"The Pencil Nebula is the brightest part of this huge shell."
The Pencil Nebula was discovered in 1835 by British astronomer John Herschel, who described it as "an extraordinary long narrow ray of excessively feeble light".
"This new image shows large, wispy filamentary structures, smaller bright knots of gas and patches of diffuse gas," ESO said.
"The nebula's luminous appearance comes from dense gas regions that have been struck by the supernova shock wave. As the shock wave travels through space, it rams into the interstellar material. At first, the gas was heated to millions of degrees, but it then subsequently cooled down and is still giving off the faint glow that was captured in the new image."

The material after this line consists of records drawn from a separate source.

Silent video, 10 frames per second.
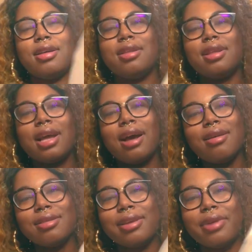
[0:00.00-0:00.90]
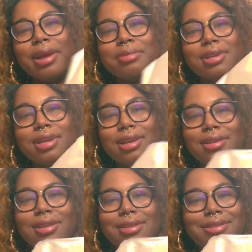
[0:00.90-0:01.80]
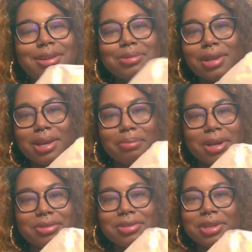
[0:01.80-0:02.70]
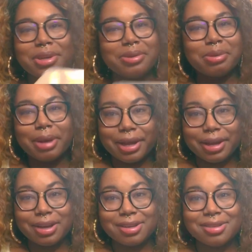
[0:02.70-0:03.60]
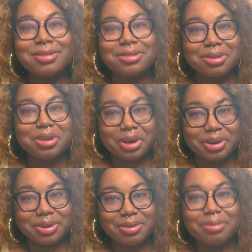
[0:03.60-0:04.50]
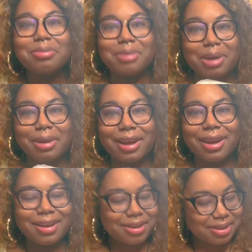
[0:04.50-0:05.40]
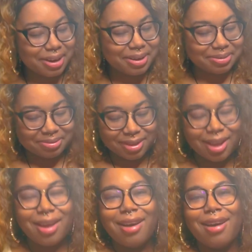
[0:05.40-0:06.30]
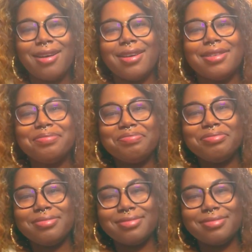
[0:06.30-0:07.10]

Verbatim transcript: and look how they wrapped it. That's what I'm talking about. Secure the bag. Secure my bag, okay? All right.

ESO said astronomers have been able to map the temperature of the gas by looking at the different colours of the nebula in the image. The glowing blue streak is gas still so hot that the emission is dominated by ionised oxygen atoms, while the cooler areas appear red, due to the emission of hydrogen.

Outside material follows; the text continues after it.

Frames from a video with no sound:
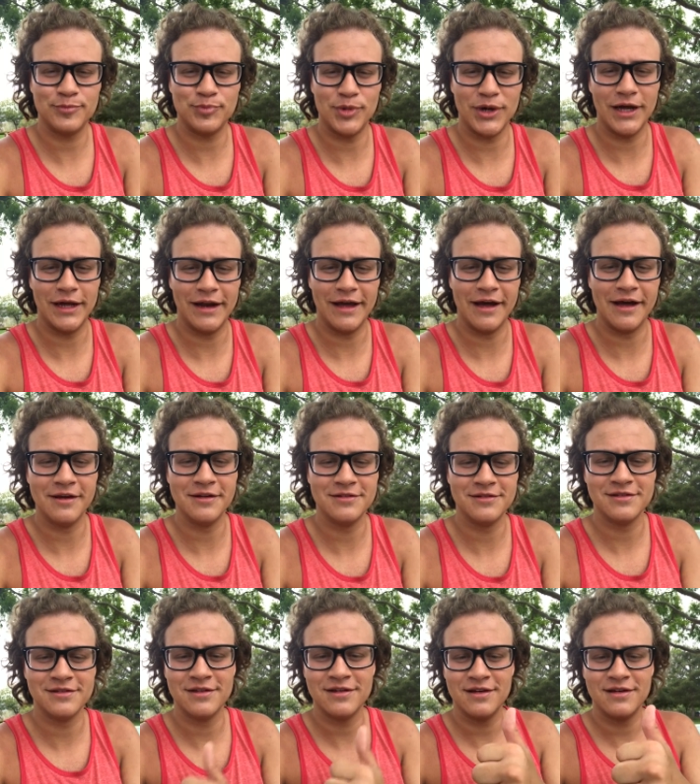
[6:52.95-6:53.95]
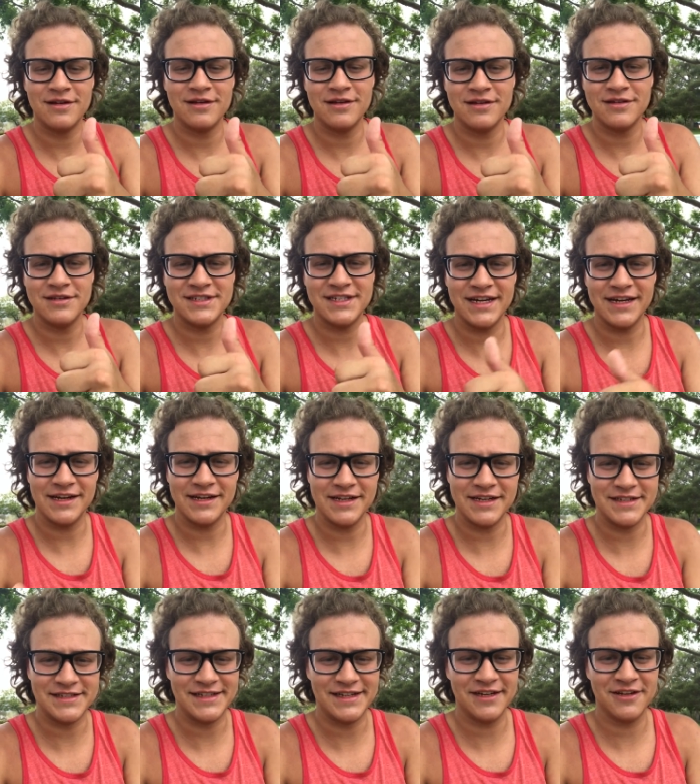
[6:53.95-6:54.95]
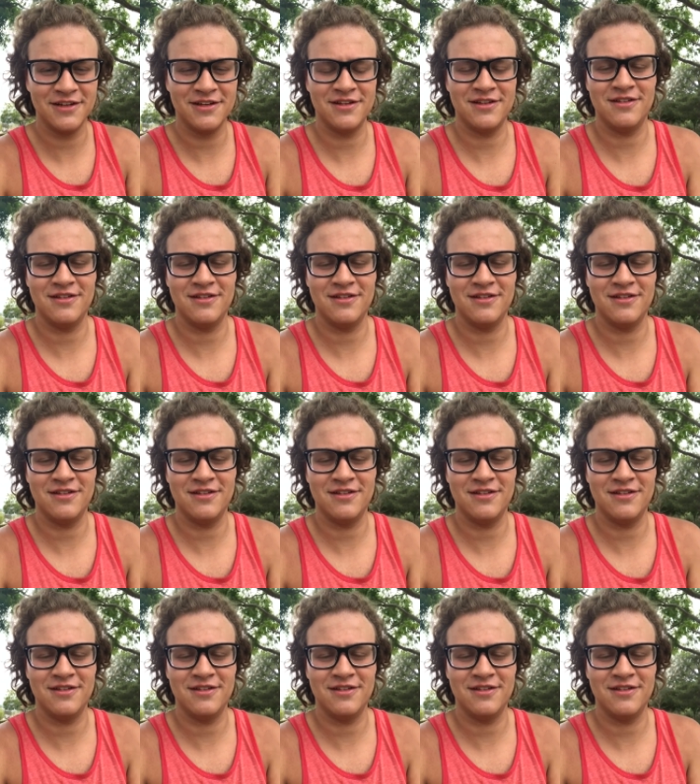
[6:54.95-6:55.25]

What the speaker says: But take it easy.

The Pencil Nebula measures about 0.75 light-years across and is moving through the interstellar medium at about 650 000 kilometres per hour.
Even though the formation is about 800 light-years from Earth, its position in the night sky changes relative to the background stars over the course of a human lifetime.
A supernova is a violent stellar explosion following the death a high-mass star or a white dwarf in a close double star system.